Ce beau film de Mizoguchi manque de quelque chose pour pouvoir rivaliser avec ses plus grands films issus de sa veine sociale (A Geisha, Les Femmes de la Nuit...) dépeints avec recul, franchise et avec un vrai sens de la mise en scène. Certes à cette époque, il n'avait absolument plus rien à prouver dans sa manière de filmer, mais combien de grands cinéastes sont devenus ennuyants le temps d'un ou deux films? Mizoguchi aussi peut être décevant malgré son statut de cinéaste important. Prenons l'exemple du Héros Sacrilège, épique sur le papier du fait de la présence de Ichikawa Raizo, épique et intéressant aussi par l'usage de la couleur, fait rare chez Mizoguchi. Pourtant, si ce film signe la dernière implication de Mizoguchi dans l'époque féodale (d'où sont issues une majorité de ses meilleures réalisations), sa narration n'était pas optimale, ses personnages manquaient d'épaisseur et de sensibilité, c'est à dire tout le contraire de ses films situés dans une époque contemporaine ou en pleine mutation où ses femmes évoluent dans l'amour et la déchirure, portraits dépeints à l'image d'une société bancale. Une femme dont on parle appartient à cette catégorie là. Sorte de trio amoureux impossible dépeint dans une maison de geishas, où les femmes ne savent pas encore ce qu'elles veulent et où les hommes (du moins, un homme) sont en partie -justement, injustement?- responsables de leurs problèmes. Tanaka Kinuyo campe le rôle de la patronne des lieux, Hatsuko, devenue riche grâce à ce véritable empire du plaisir. Elle est aussi la mère de Kuga Yoshiko qui trouve là l'un de ses plus beaux rôles pour un mélodrame dans la peau de Yukiko, une jeune femme frustrée par le parcours de sa mère qui tenta de faire une tentative de suicide par overdose de somnifères. Cette dernière reviendra auprès de sa mère après cette tentative. Seul personnage masculin important, le docteur Matoba interprété par le trop rare Otani Tomoemon, est quant à lui au centre des débats amoureux : Hatsuko voit en lui le parfait époux et propose jusqu'à lui acheter sa propre clinique. D'un autre côté, Yukiko éprouve des sentiments pour ce dernier et ignore jusque là les projets de sa propre mère.

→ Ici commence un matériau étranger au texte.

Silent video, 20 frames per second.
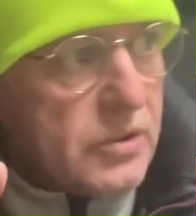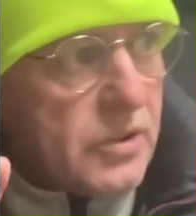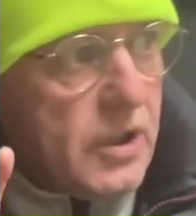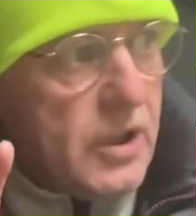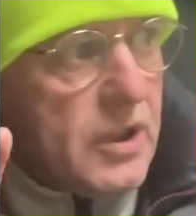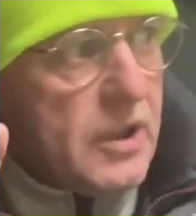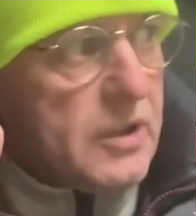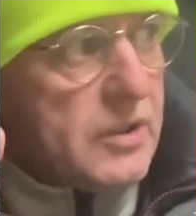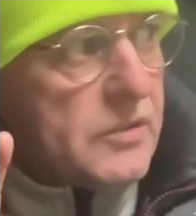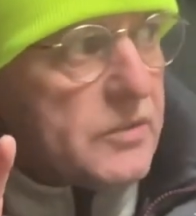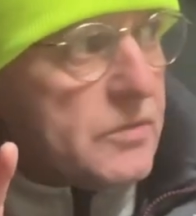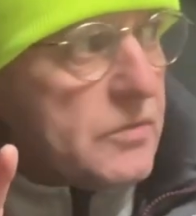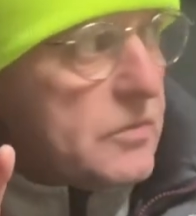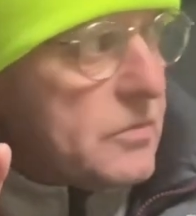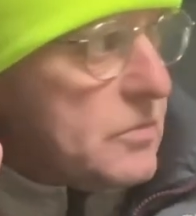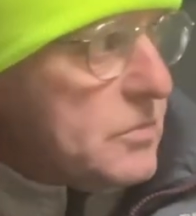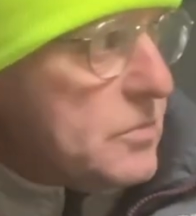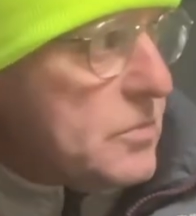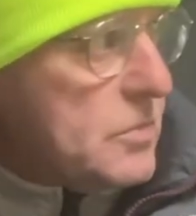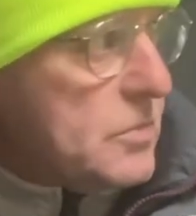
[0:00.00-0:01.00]
to
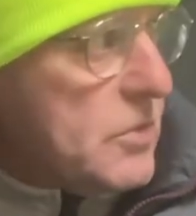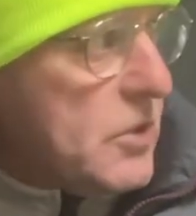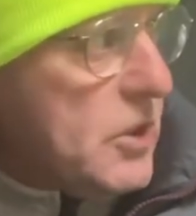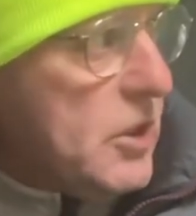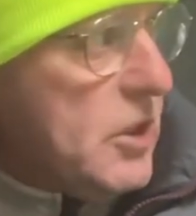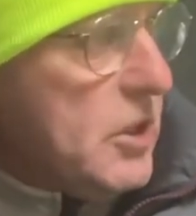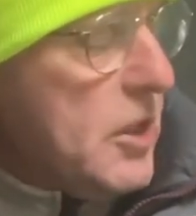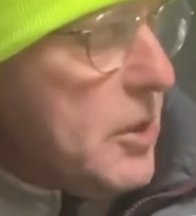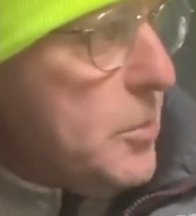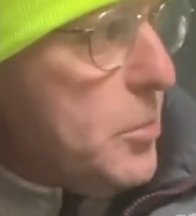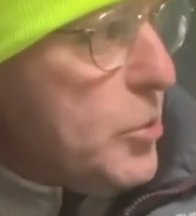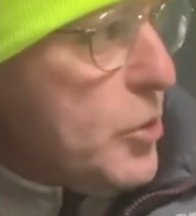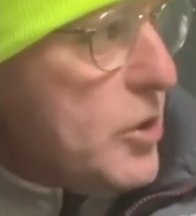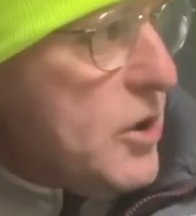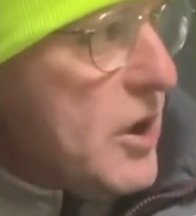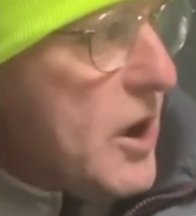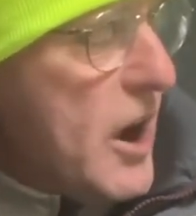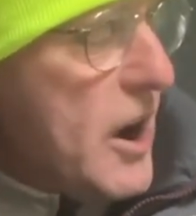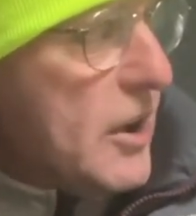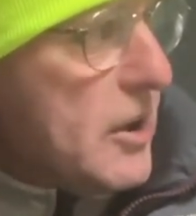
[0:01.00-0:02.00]
give the
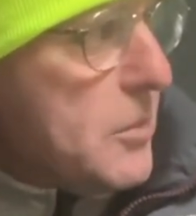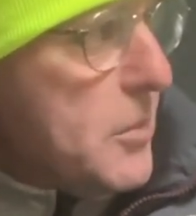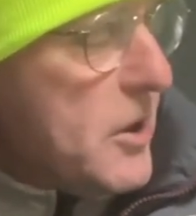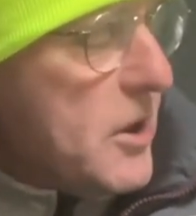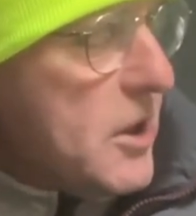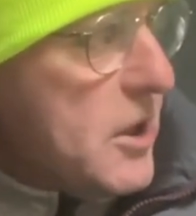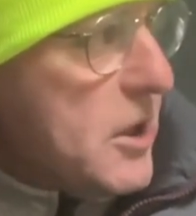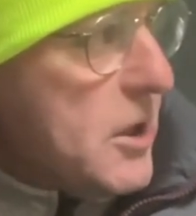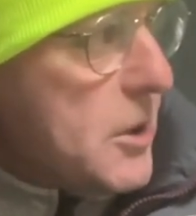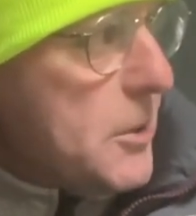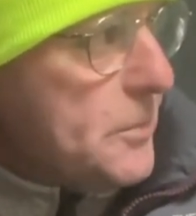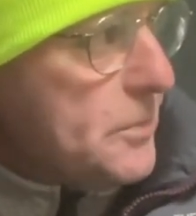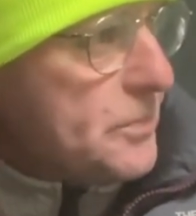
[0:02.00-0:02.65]
boy anonymity.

Sur le papier le film propose donc de bien belles choses, un Mizoguchi dans lequel les thèmes de l'argent et de l'amour sont évoqués toujours avec cette forme de sagesse et de recul suffisants pour faire d'un scénario classique un vrai mélodrame. Mais le problème est que le cinéaste ne transcende pas ses thèmes, propose une galerie de personnages dont on a à peine le temps de s'y attacher (est-ce voulu ou non, là n'est pas la question) comme cette jeune fille sans le sou désirant à tout prix redevenir ce qu'elle était avant, à savoir une geisha. De plus, outre le fait que l'histoire est solide et se suit avec facilité, elle manque de surprises, notamment dans un final téléphoné et bien feignant. [Spoiler] Face aux deux femmes qui ne veulent plus de lui, Matoba lancera un simple "je ne vous verrai plus. Adieu" d'une banalité déconcertante [Fin spoiler]. En revanche, le dernier dialogue est très intéressant, celui où une geisha se demande quand est-ce que la société n'aura plus besoin d'elles, faisant ainsi un vrai état des lieux du système. Ce Mizoguchi aurait pu être marquant à plus d'un titre, mais il ne se détache pas assez d'un autre. Sans doute que la mise en scène certes appliquée mais jamais renversante et le score absolument hideux y sont pour quelque chose.